Second, we have examined claimant’s request of the Board for an opportunity to present additional evidence and find it to be vague and nonspecific. It not only fails to show that he is prepared to present evidence regarding his mental health problem and its relation to his work, the crucial issue before the Board on remand, but it also fails to show that any evidence will be presented which was not available at the time the matter was initially before the referee. Further, claimant’s counsel failed to avail himself of the opportunity to pursue his request at a scheduled oral argument before the Board, granted because of his request for reconsideration. Therefore, we must conclude that the Board did not abuse its discretion in not affording claimant another hearing. See Chambers v. Unemployment Compensation Board of Review, 13 Pa. Commonwealth Ct. 317, 318 A.2d 422 (1974).

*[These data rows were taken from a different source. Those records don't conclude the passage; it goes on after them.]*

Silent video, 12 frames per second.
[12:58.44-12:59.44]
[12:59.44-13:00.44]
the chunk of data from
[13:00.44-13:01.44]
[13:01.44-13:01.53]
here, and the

Finally, we have examined claimant’s other arguments and find them to be without merit.6 First, the record reveals that claimant was not denied the opportunity to freely testify before the referee; the referee merely counseled him not to testify to matters about which he was uncertain. Second, the Board made necessary findings to resolve the issues before it.
*56Order
And Now, this 12th day of March, 1980, the order of the Unemployment Compensation Board of Beview, dated January 10, 1979, reinstating its decision and order dated June 21, 1978, denying benefits to Kenneth P. Pastorius, is affirmed.
President Judge Bowman and Judge DiSalle did not participate in the decision in this case.Act of December 5, 1936, Second Ex. Sess., P.L. (1937) 2897, as amended, 43 P.S. §802(b) (1).

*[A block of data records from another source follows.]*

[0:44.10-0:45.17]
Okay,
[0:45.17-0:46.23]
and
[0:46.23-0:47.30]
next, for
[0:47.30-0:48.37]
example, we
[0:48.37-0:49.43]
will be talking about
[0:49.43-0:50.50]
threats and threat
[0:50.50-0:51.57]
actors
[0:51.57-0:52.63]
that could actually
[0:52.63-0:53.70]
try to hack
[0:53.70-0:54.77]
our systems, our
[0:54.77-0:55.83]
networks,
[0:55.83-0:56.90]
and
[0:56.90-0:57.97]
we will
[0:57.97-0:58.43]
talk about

Pastorius v. Unemployment Compensation Board of Review, 35 Pa. Commonwealth Ct. 52, 384 A.2d 1039 (1978).
In Beiss, the Supreme Court found that a psychotherapist’s testimony concerning a claimant’s mental condition at the time of termination constituted competent evidence to support the claim that employment was terminated for cause of a necessitous and compelling nature where the claimant did not show that he had been advised to quit.

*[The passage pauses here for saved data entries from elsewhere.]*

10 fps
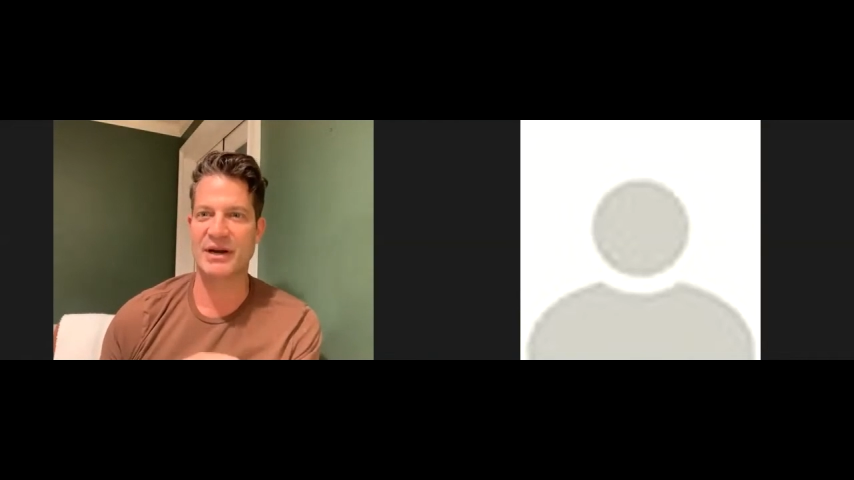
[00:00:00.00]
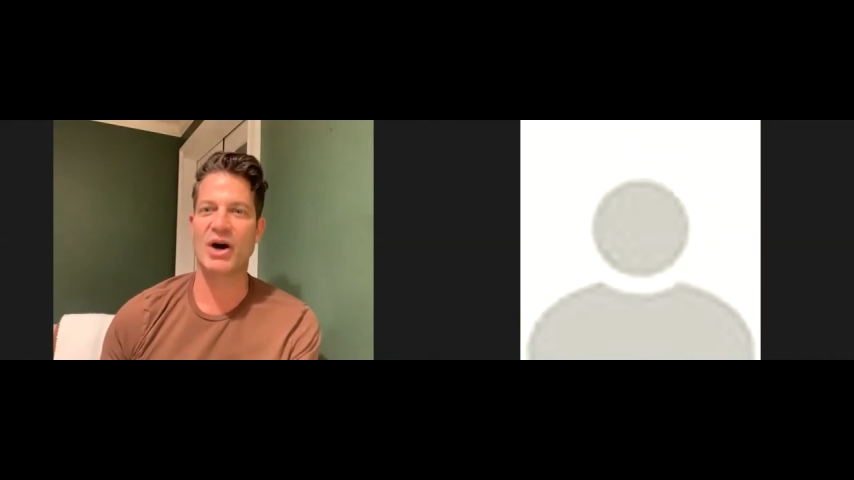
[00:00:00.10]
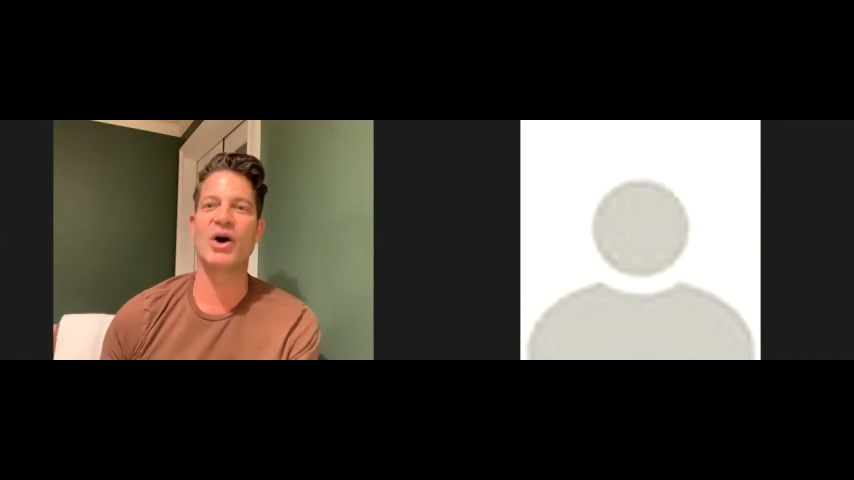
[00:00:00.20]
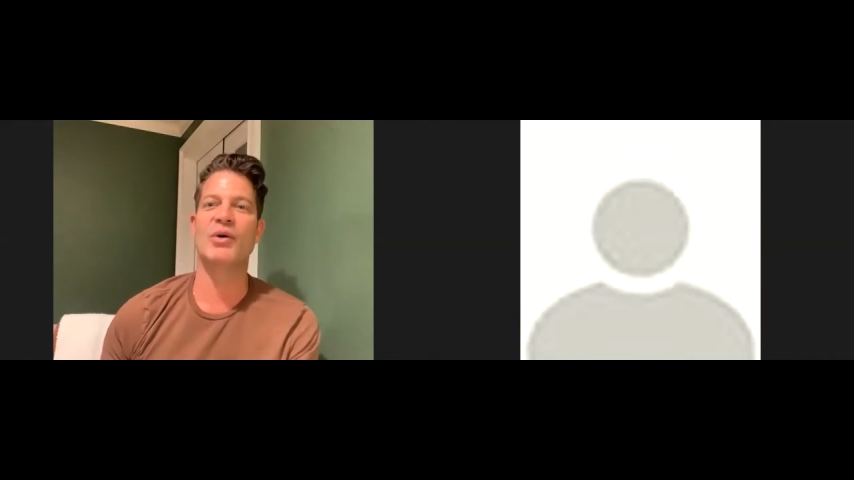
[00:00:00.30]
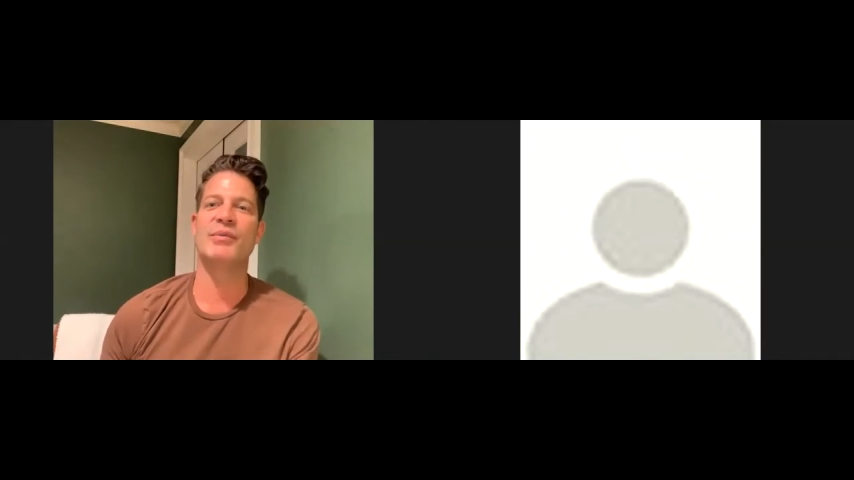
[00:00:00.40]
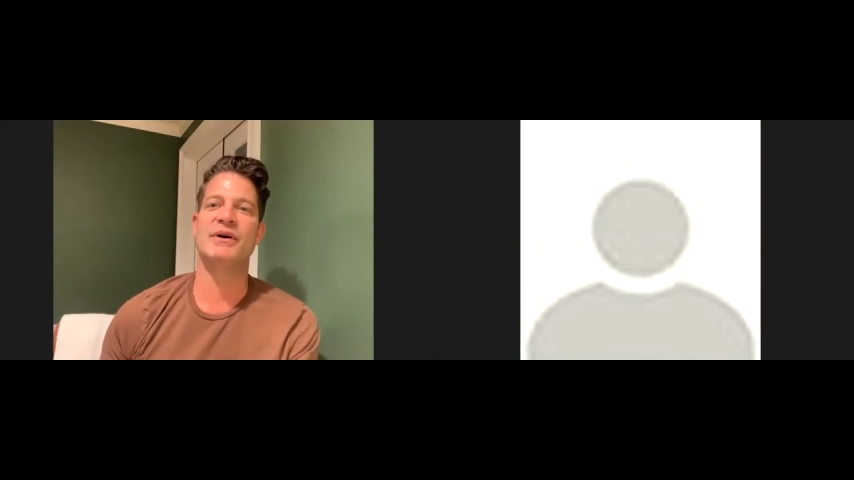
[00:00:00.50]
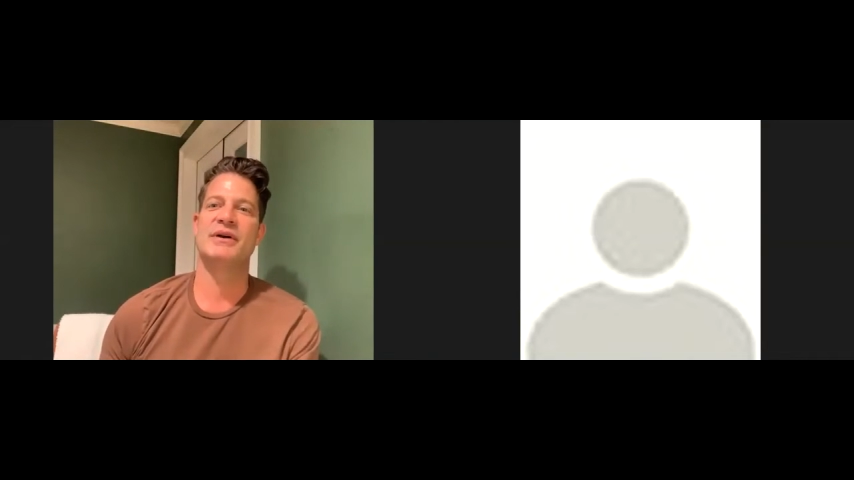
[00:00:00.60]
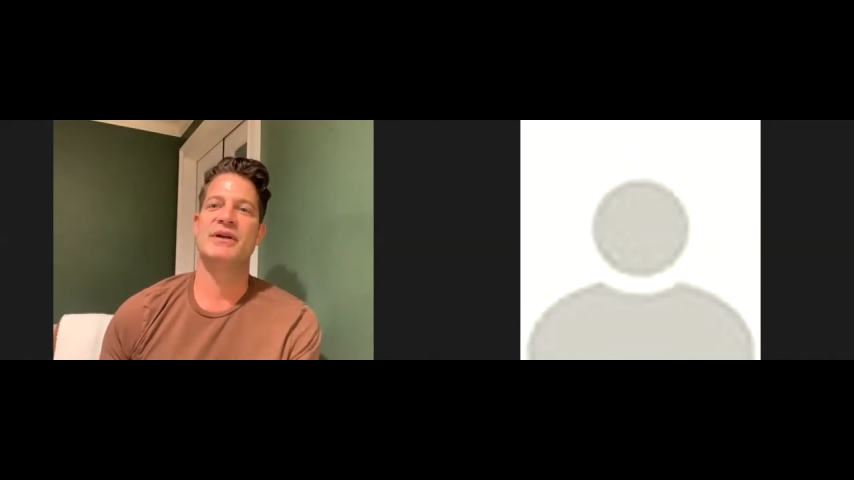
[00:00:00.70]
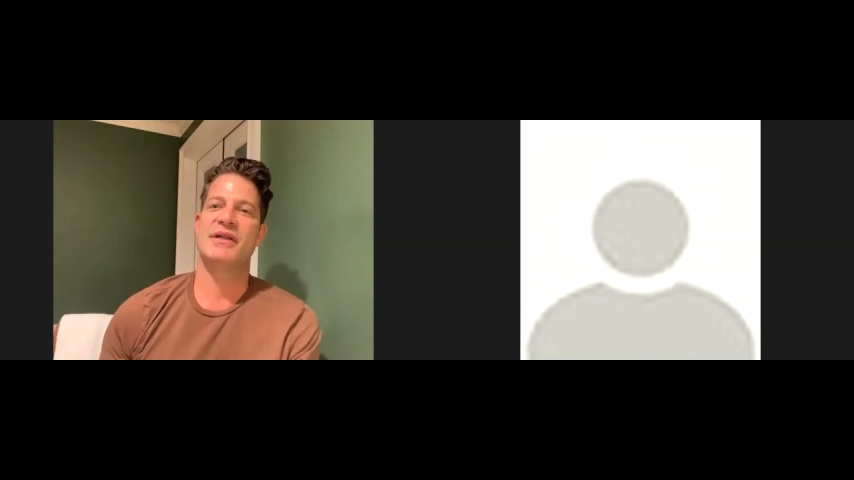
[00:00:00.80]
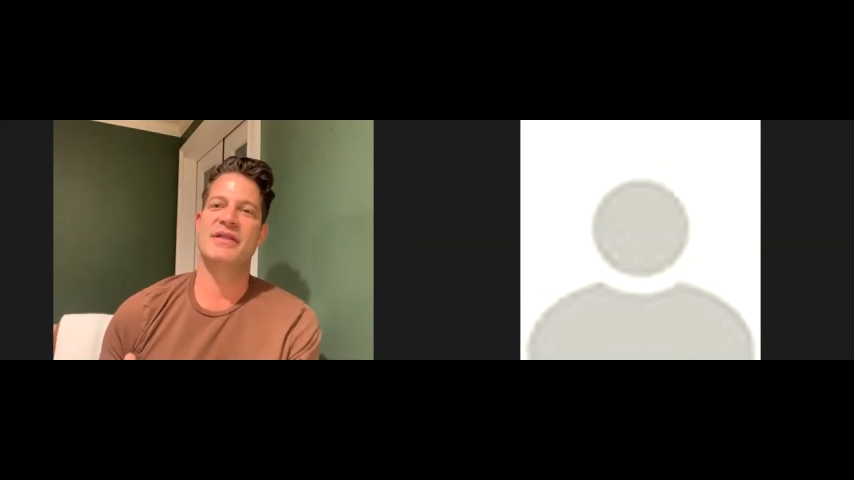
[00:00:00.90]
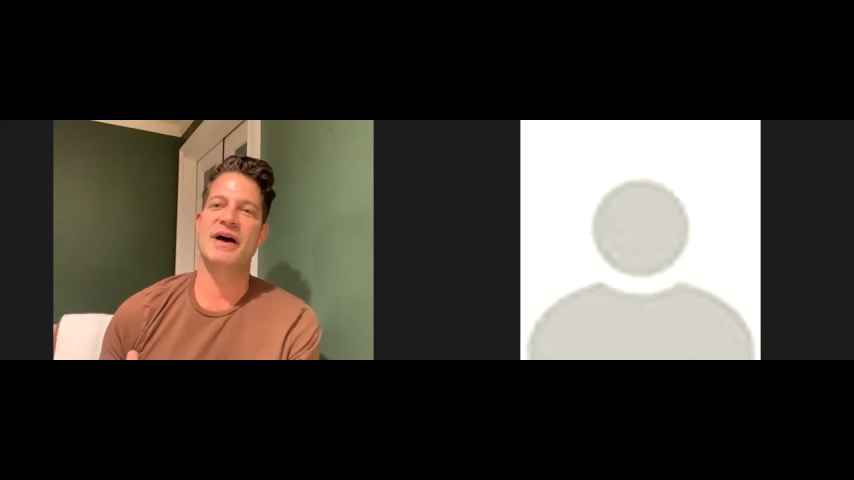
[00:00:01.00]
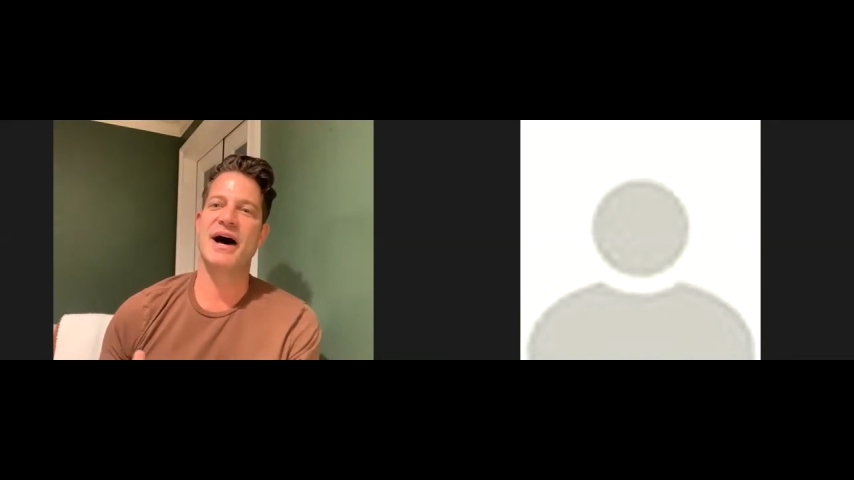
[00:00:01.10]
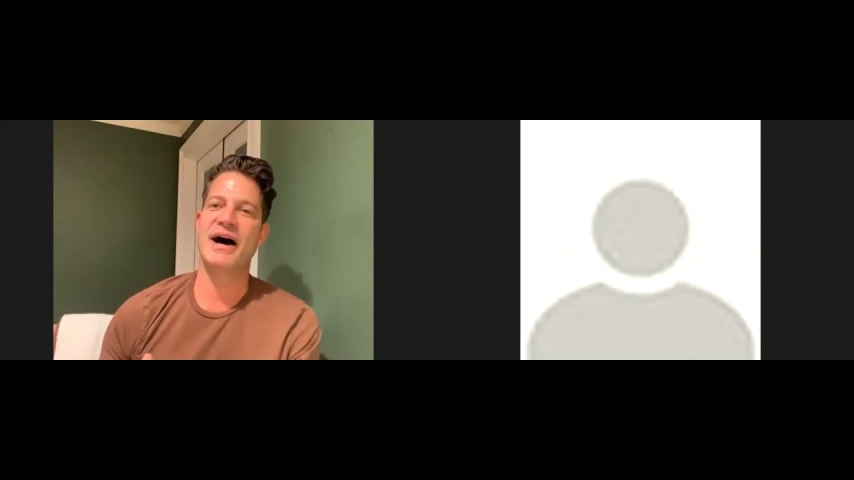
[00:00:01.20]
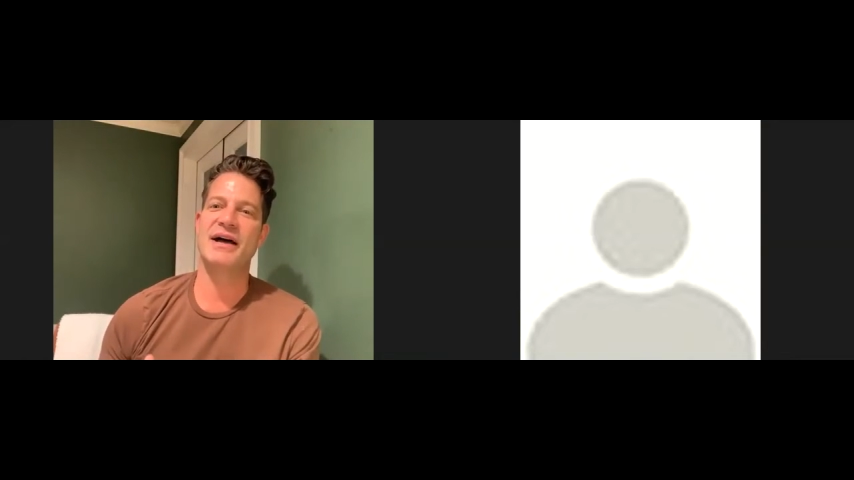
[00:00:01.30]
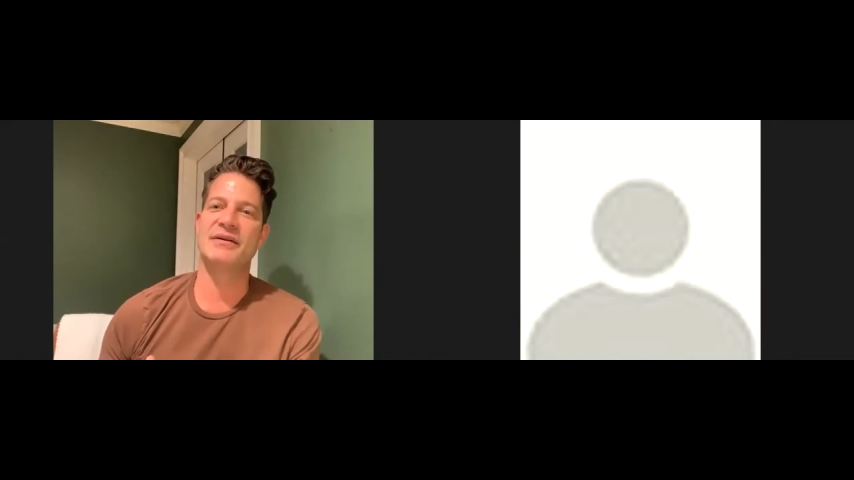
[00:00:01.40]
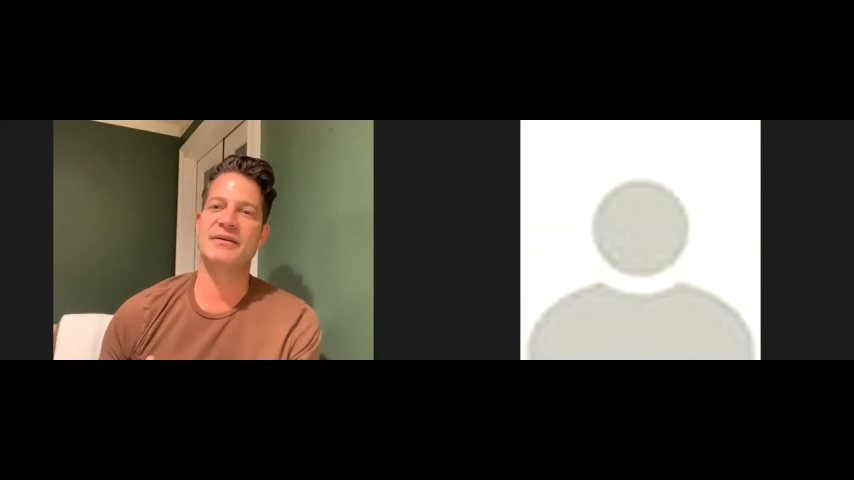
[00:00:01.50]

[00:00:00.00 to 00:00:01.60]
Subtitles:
home that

Claimant asserts that the Board’s decision was based upon a precept that medical testimony only is the “competent testimony” required by Beiss. Since, however, the Board does not rely on this precept either in its decision or in its brief, we need not address claimant’s argument regarding the validity of the proposition.
We note that a claimant’s unsupported self-serving declarations that his work adversely affected his health are, as here, insufficient to show compelling cause for termination. See Schwartz v. Unemployment Compensation Board of Review, 41 Pa. Commonwealth Ct. 451, 399 A.2d 1141 (1979) ; Unemployment Compensation Board of Review v. Lego, 24 Pa. Commonwealth Ct. 569, 357 A.2d 701 (1976).
As the Board noted in its decision, where a claimant quits work for health reasons constituting a necessitous cause, he still must show that he made reasonable efforts to preserve the employment relationship. See Schwartz v. Unemployment Compensation Board of Review, supra note 5. In this case, we need not discuss issues raised by claimant related to his attempt to preserve the employment relationship since we have determined in the first instance that his termination was not for cause of a necessitous and compelling nature.